(EXERCISE DIRECTIONS) Repeat the listing that follows, character for character, minus the pictures.

(DATA SECTION)

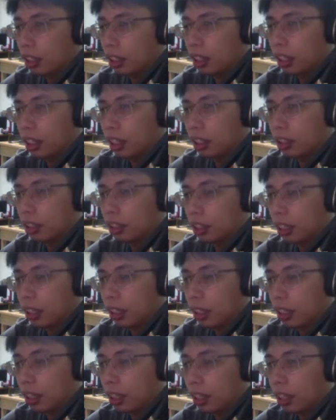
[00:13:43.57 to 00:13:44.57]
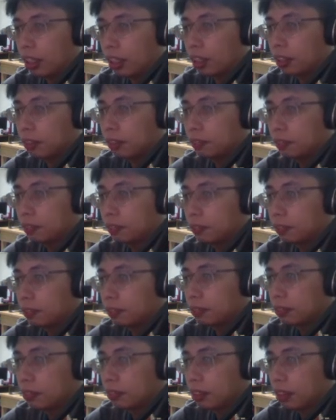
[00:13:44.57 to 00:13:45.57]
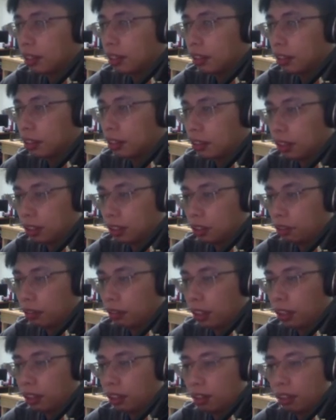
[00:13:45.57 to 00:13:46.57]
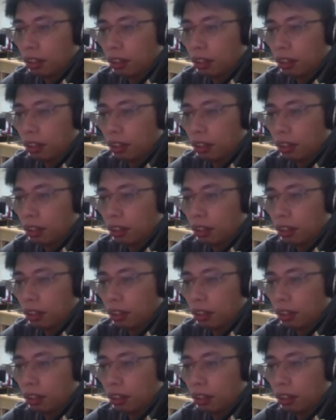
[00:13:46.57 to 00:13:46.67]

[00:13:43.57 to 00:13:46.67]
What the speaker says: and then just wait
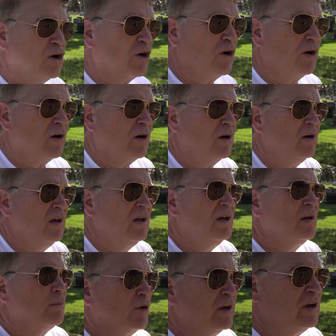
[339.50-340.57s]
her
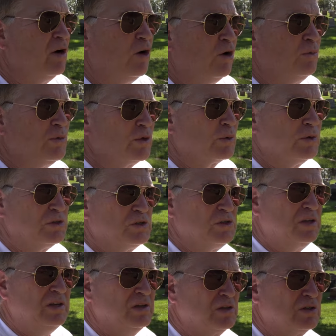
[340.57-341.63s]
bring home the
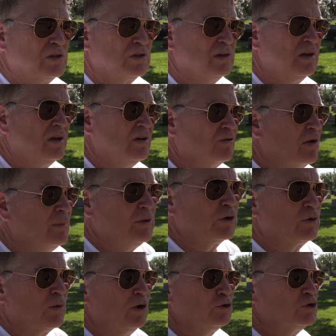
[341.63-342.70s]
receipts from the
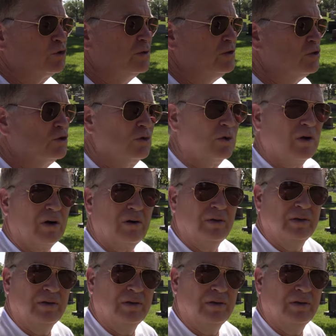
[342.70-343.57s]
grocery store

(EXPECTED ANSWER)
[00:13:43.57 to 00:13:44.57]
[00:13:44.57 to 00:13:45.57]
[00:13:45.57 to 00:13:46.57]
[00:13:46.57 to 00:13:46.67]

[00:13:43.57 to 00:13:46.67]
What the speaker says: and then just wait
[339.50-340.57s]
her
[340.57-341.63s]
bring home the
[341.63-342.70s]
receipts from the
[342.70-343.57s]
grocery store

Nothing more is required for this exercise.